**GIVEN RECORDS**:
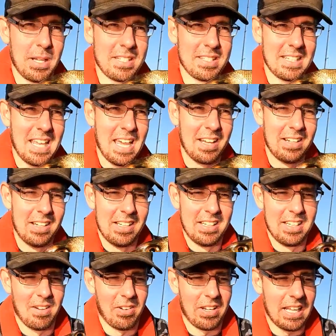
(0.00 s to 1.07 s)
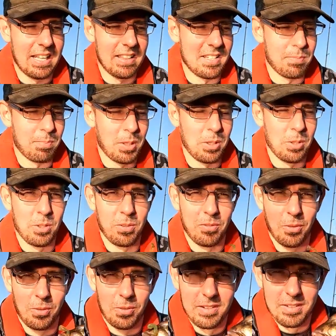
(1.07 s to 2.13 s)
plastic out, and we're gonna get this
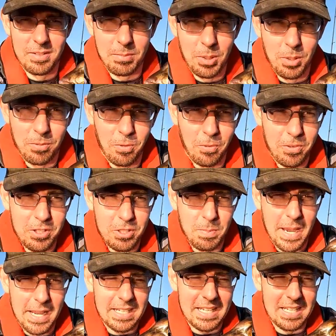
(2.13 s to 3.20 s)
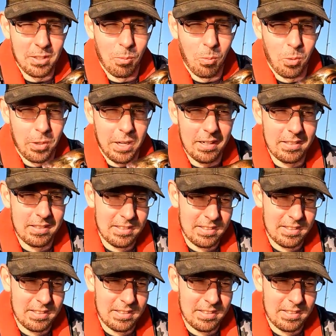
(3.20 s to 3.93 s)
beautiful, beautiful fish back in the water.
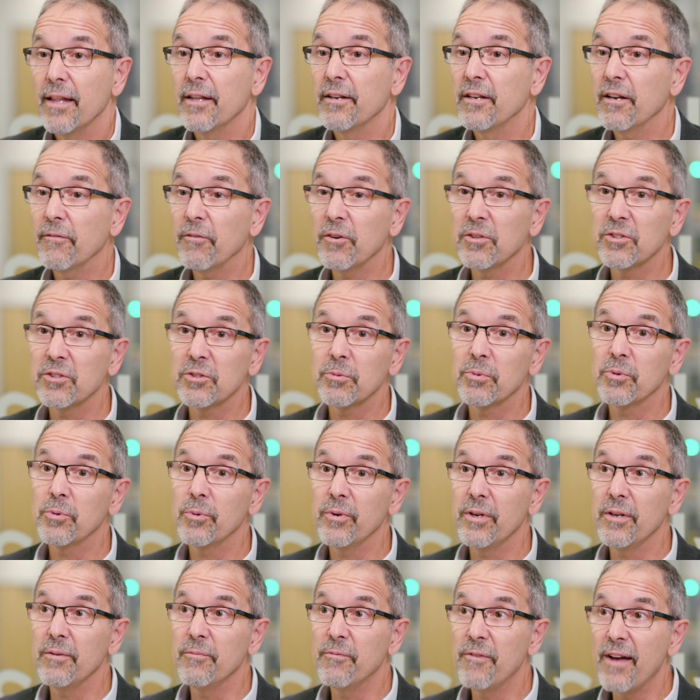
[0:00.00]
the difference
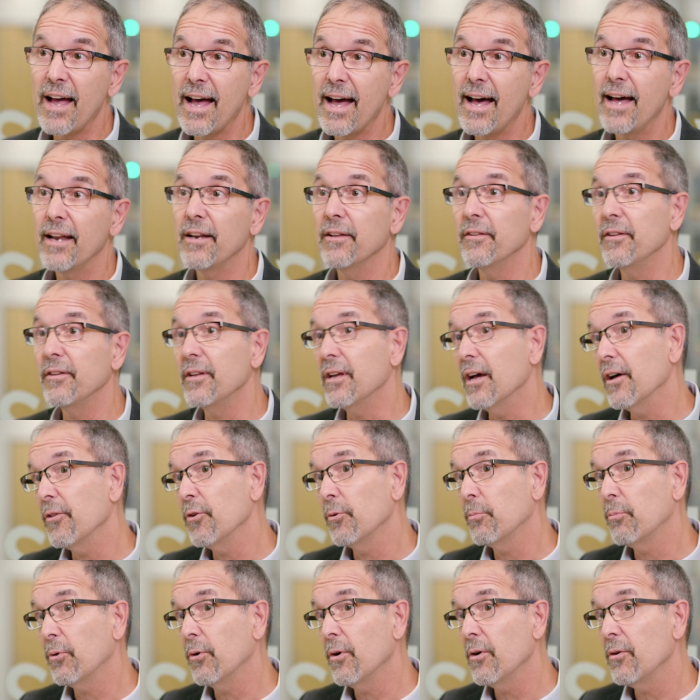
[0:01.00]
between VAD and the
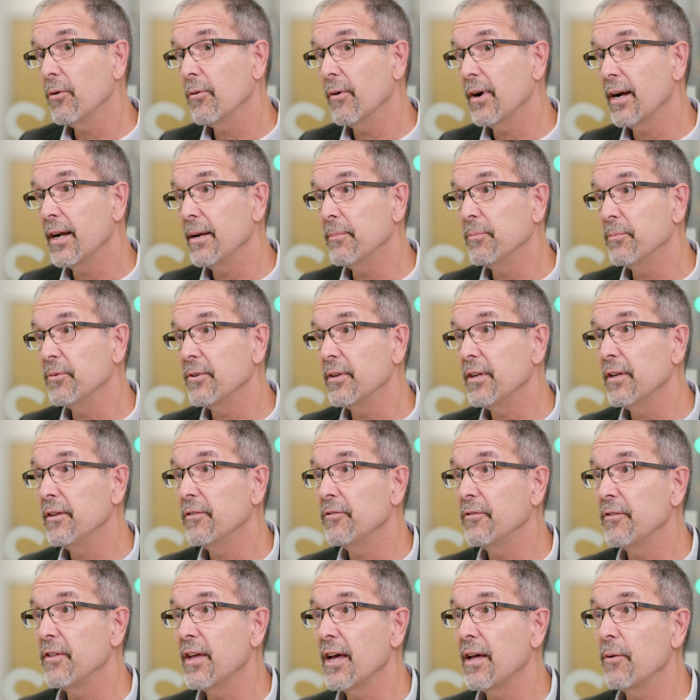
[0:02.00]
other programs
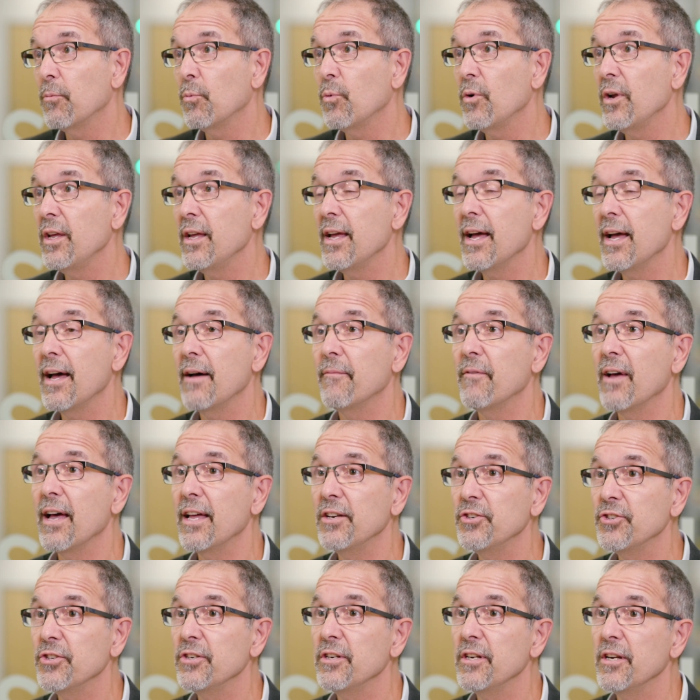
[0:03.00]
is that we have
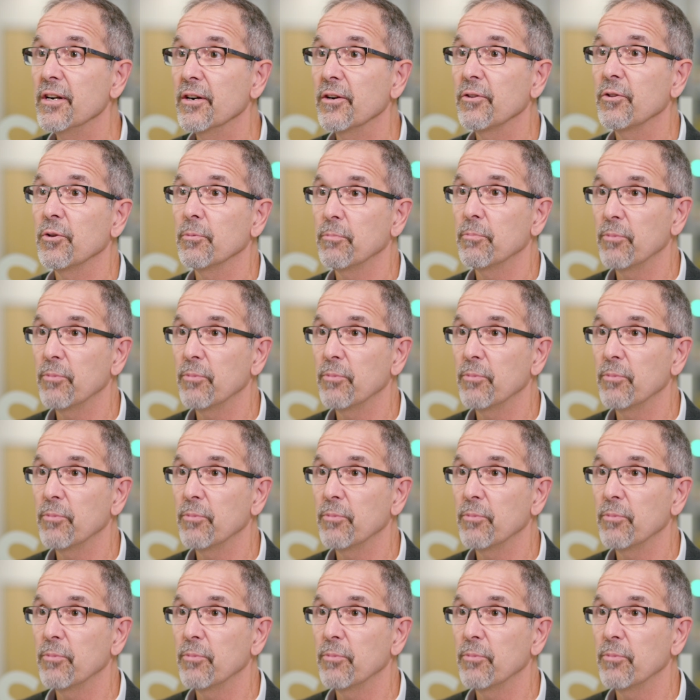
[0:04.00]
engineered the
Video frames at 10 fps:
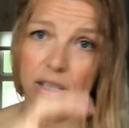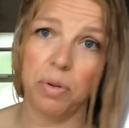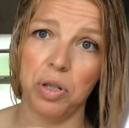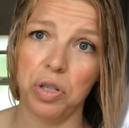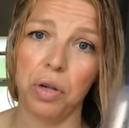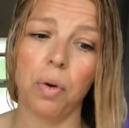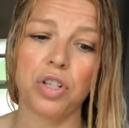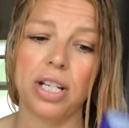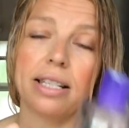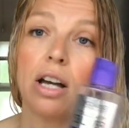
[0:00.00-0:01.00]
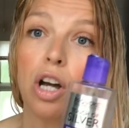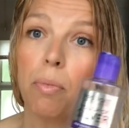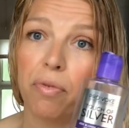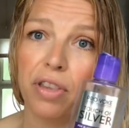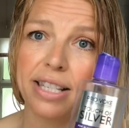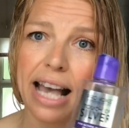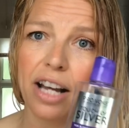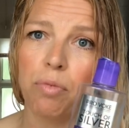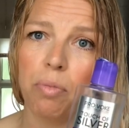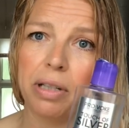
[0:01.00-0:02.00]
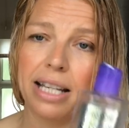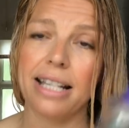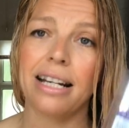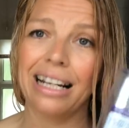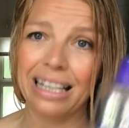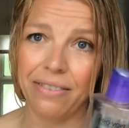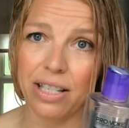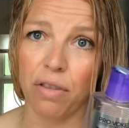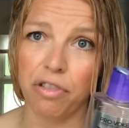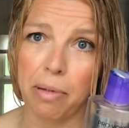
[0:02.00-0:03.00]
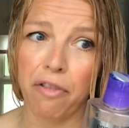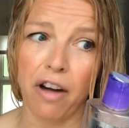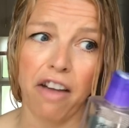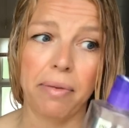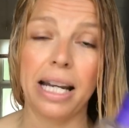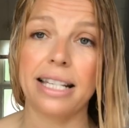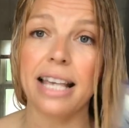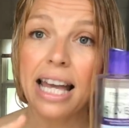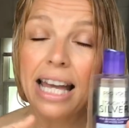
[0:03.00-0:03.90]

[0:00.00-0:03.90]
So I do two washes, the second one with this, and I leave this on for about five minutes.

**HOW TO COMPLETE THIS TASK**:
The lines from the one containing "[0:01.00-0:02.00]" through the final line of the data are to be repeated exactly, with both ends included and all pictures left out.

**FINAL ANSWER**:
[0:01.00-0:02.00]
[0:02.00-0:03.00]
[0:03.00-0:03.90]

[0:00.00-0:03.90]
So I do two washes, the second one with this, and I leave this on for about five minutes.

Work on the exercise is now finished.